American lock and hardware manufacturer

The National Lock Company was an American manufacturer of locks, hardware, and fasteners based in Rockford, Illinois. Founded in 1903 to supply the city's furniture industry, it grew from a small producer of mortise locks into one of Rockford's largest industrial employers. Keystone Steel & Wire Company acquired control in 1939, and the business was later divided into hardware and fastener operations. Its hardware division left Rockford in the early 1980s, while remaining local operations continued under the National Metalcrafters name.

==History==

===Founding and expansion===

Frank G. Hogland, Levin Faust, and Emil C. Traner organized National Lock in 1903 with $3,300 in paid-in capital and eight employees.

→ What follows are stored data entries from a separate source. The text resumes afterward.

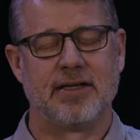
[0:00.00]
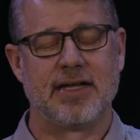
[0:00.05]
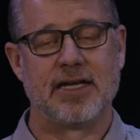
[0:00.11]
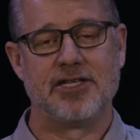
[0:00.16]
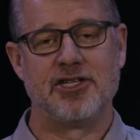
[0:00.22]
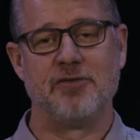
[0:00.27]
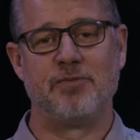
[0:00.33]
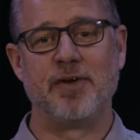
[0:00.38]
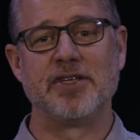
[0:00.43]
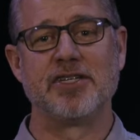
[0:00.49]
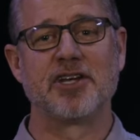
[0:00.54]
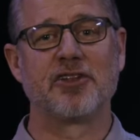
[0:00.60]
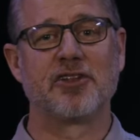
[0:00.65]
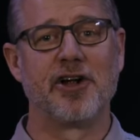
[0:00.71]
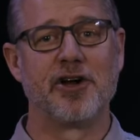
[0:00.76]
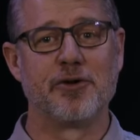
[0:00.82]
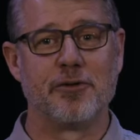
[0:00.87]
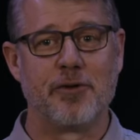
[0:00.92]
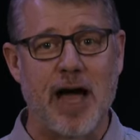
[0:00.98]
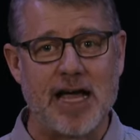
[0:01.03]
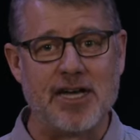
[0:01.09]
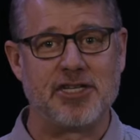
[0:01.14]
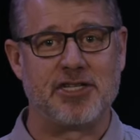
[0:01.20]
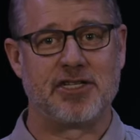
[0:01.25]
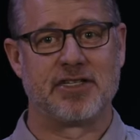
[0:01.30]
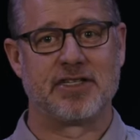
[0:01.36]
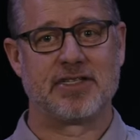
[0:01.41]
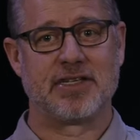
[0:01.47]
that you've been declared
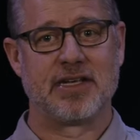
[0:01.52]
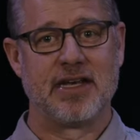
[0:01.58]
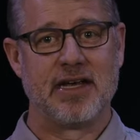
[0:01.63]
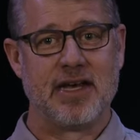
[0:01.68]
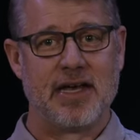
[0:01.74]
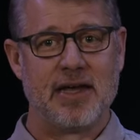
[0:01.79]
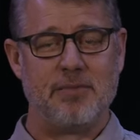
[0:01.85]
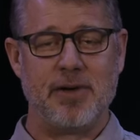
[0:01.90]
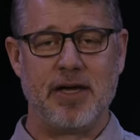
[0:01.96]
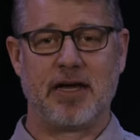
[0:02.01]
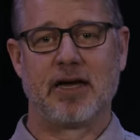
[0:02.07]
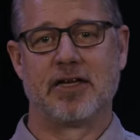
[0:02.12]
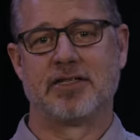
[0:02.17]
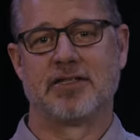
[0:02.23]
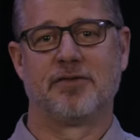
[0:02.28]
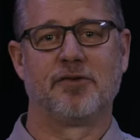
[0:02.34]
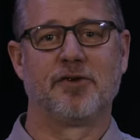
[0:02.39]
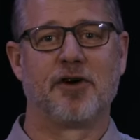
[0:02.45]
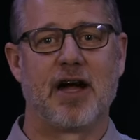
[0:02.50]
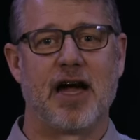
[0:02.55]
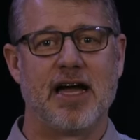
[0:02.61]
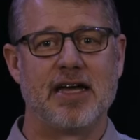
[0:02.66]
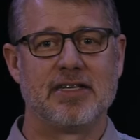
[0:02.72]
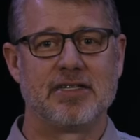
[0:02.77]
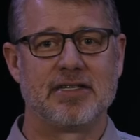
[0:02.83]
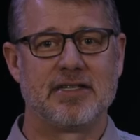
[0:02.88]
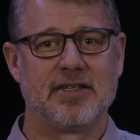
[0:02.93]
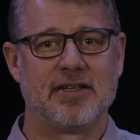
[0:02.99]
righteous because of
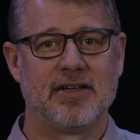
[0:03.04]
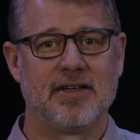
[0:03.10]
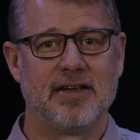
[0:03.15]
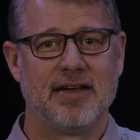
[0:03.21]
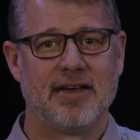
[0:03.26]
Christ?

The company rented space in Rockford's Water Power District and initially produced locks and other hardware for furniture. Industrialist P. A. Peterson helped finance the company's early expansion and later served as its president, while Hogland managed the business and remained president until his death in 1938.

Rapid growth led the company to move to Eighteenth Avenue in 1906. It erected a four-story factory near Seventh Street in 1909 and added further buildings, including a six-story concrete plant in 1919. By 1920, National Lock was one of Rockford's largest employers, and its factory complex eventually extended across several city blocks.

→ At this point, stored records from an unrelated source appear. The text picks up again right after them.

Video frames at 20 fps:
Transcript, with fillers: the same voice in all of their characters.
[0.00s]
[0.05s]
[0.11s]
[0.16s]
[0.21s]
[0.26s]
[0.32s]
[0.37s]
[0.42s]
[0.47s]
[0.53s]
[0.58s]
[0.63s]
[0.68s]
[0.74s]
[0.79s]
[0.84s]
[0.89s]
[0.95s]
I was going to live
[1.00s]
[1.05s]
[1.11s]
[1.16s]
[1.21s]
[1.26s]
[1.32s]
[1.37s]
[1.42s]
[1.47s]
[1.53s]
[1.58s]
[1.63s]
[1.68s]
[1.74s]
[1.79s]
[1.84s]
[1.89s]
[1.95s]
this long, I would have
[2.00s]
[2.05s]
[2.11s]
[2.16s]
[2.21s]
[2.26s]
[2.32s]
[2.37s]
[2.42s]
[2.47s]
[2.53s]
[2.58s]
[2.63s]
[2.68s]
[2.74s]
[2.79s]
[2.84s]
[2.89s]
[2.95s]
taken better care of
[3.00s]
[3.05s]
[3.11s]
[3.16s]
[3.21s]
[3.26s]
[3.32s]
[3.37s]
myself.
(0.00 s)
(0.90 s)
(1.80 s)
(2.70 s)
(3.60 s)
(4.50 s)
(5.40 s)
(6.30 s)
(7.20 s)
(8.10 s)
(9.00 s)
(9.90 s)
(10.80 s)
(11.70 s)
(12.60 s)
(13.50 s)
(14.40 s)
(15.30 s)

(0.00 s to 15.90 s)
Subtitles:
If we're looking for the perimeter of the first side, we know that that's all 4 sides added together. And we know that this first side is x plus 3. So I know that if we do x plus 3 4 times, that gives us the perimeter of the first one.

The product line expanded beyond cabinet locks to screws, bolts, hinges, school locks, appliance hardware, and furniture trim. The company added threaded fasteners before World War I and entered refrigerator- and stove-hardware production during the late 1920s and early 1930s.

===Keystone ownership and wartime growth===

National Lock experienced financial difficulty during the Great Depression, including a 20-week strike in 1933. After Hogland died in 1938, company president A. J. Strandquist negotiated with Keystone Steel & Wire, a creditor of the company. Keystone bought control of National Lock for $482,000 in May 1939.

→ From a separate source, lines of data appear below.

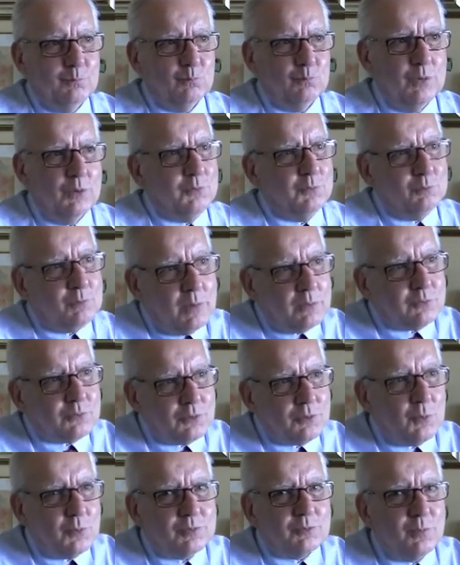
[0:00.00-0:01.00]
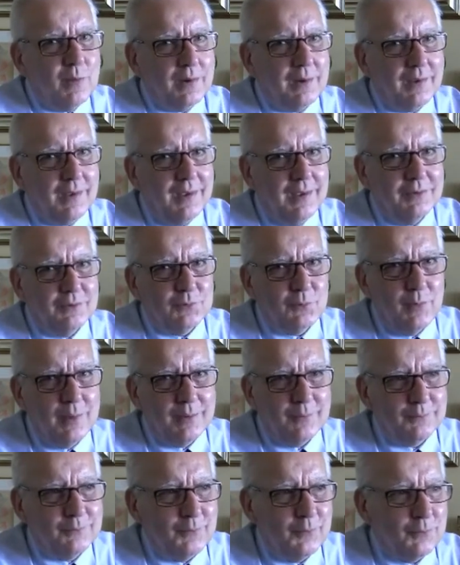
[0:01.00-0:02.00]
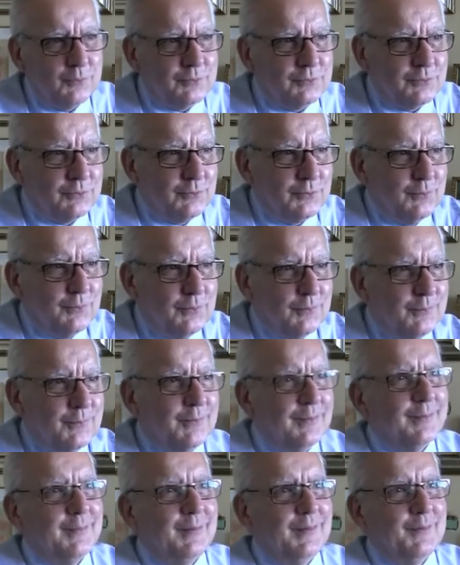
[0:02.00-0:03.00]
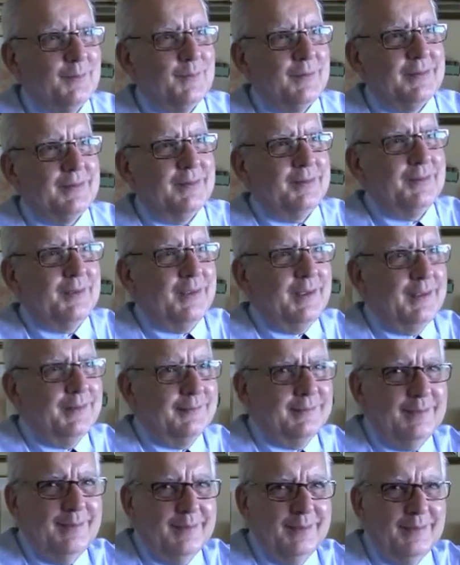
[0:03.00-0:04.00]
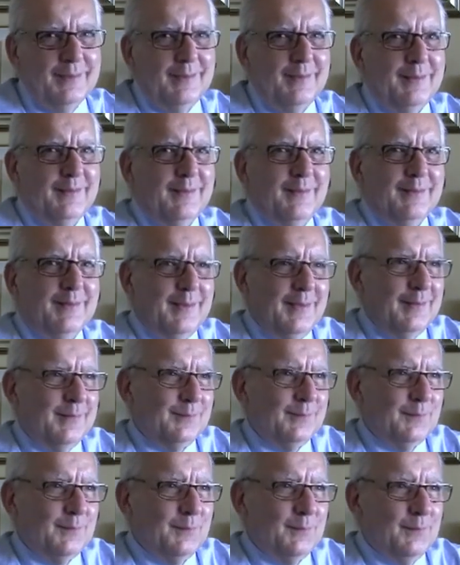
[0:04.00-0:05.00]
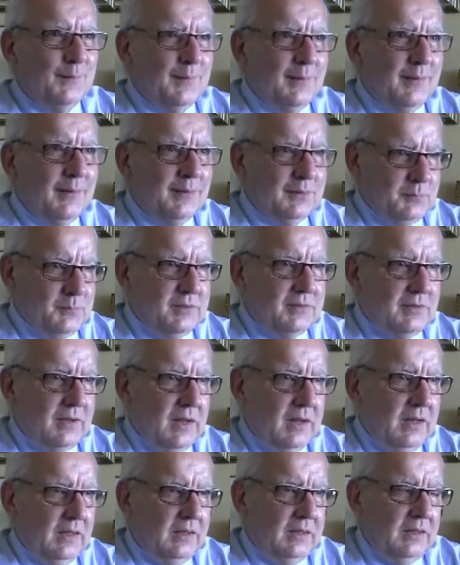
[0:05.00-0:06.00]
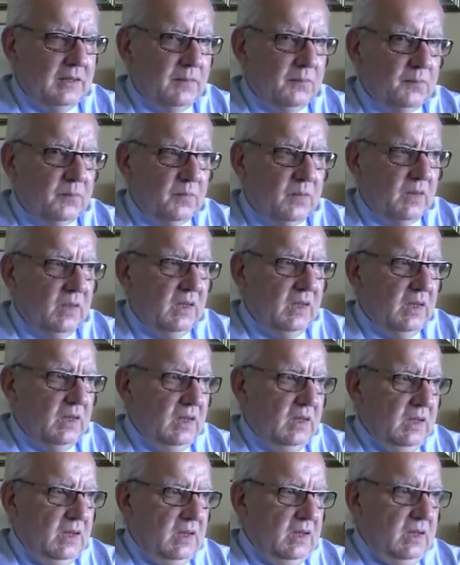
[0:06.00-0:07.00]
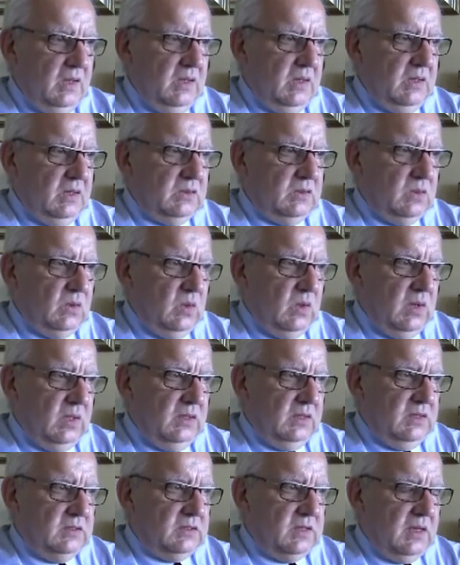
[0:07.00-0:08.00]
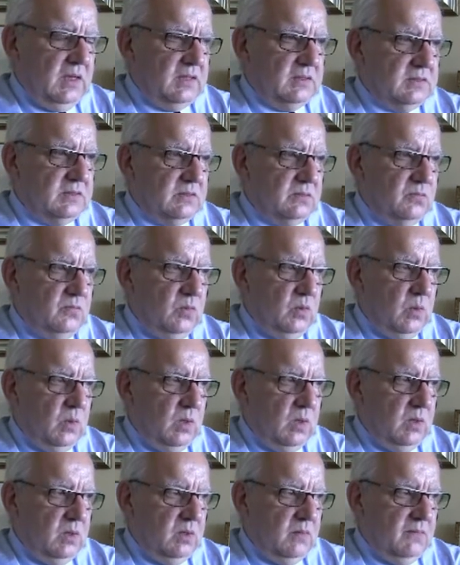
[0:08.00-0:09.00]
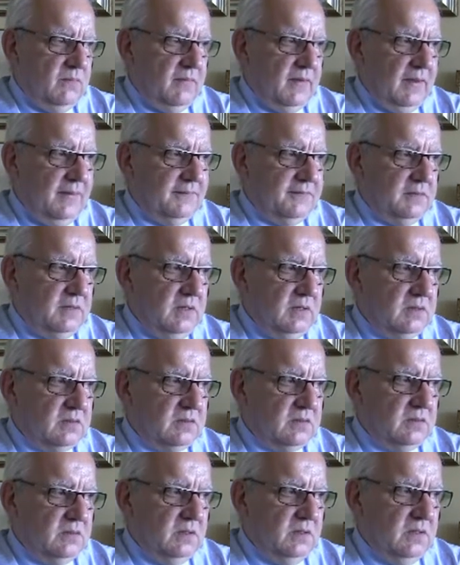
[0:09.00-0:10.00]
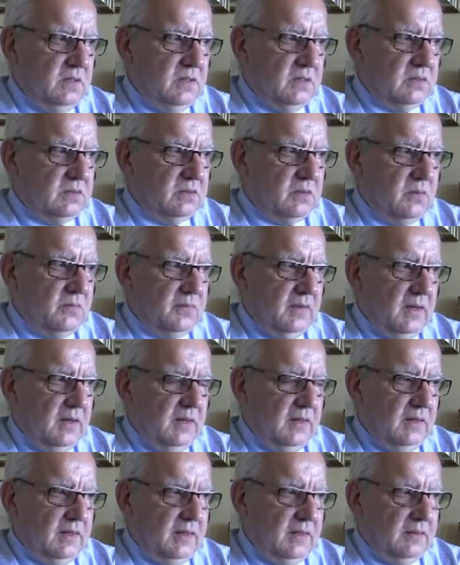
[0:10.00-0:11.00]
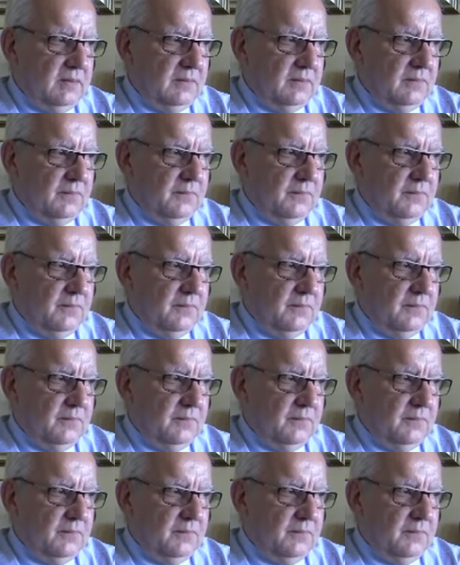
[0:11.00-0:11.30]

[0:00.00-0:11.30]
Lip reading: The not so smart guys were those who were dedicating to a specialty. So, and this lasts for 5, 6 years, something like that.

Production and employment expanded during World War II. National Lock manufactured military hardware and components, including ammunition-case fittings and aircraft fasteners. Employment reached about 4,200 at its early-1940s peak. Workers organized under the United Auto Workers in 1946, and postwar demand kept the plants operating at high capacity.

In 1957, after repeated additions had crowded the original factory complex, part of the company's operations moved to a plant near the Rockford airport. During the 1960s, foreign competition reduced the market for standard fasteners, and National Lock shifted toward specialized fasteners, plastics, and decorative household hardware.

===Division and later operations===

Keystone divided the Rockford business in 1971 into the National Lock Hardware Division and the National Lock Fastener Division. The hardware division's relocation to Spartanburg, South Carolina, was announced in 1982, contributing to a prolonged labor dispute and leaving the older Rockford hardware plant vacant. The remaining Rockford operations used the name National Metalcrafters and produced specialty fasteners and formed-metal products.

National Metalcrafters continued to operate Rockford manufacturing facilities as a division of Keystone Consolidated Industries in 1985. A federal court case that year arose from vacation-pay claims connected with a strike that had begun in 1983.

National Lock also influenced Rockford's wider manufacturing sector. Former executives told the Rockford Register Star that workers trained at the company later helped establish numerous local metalworking firms, including Amerock, Camcar, Elco Industries, and Rockford Products.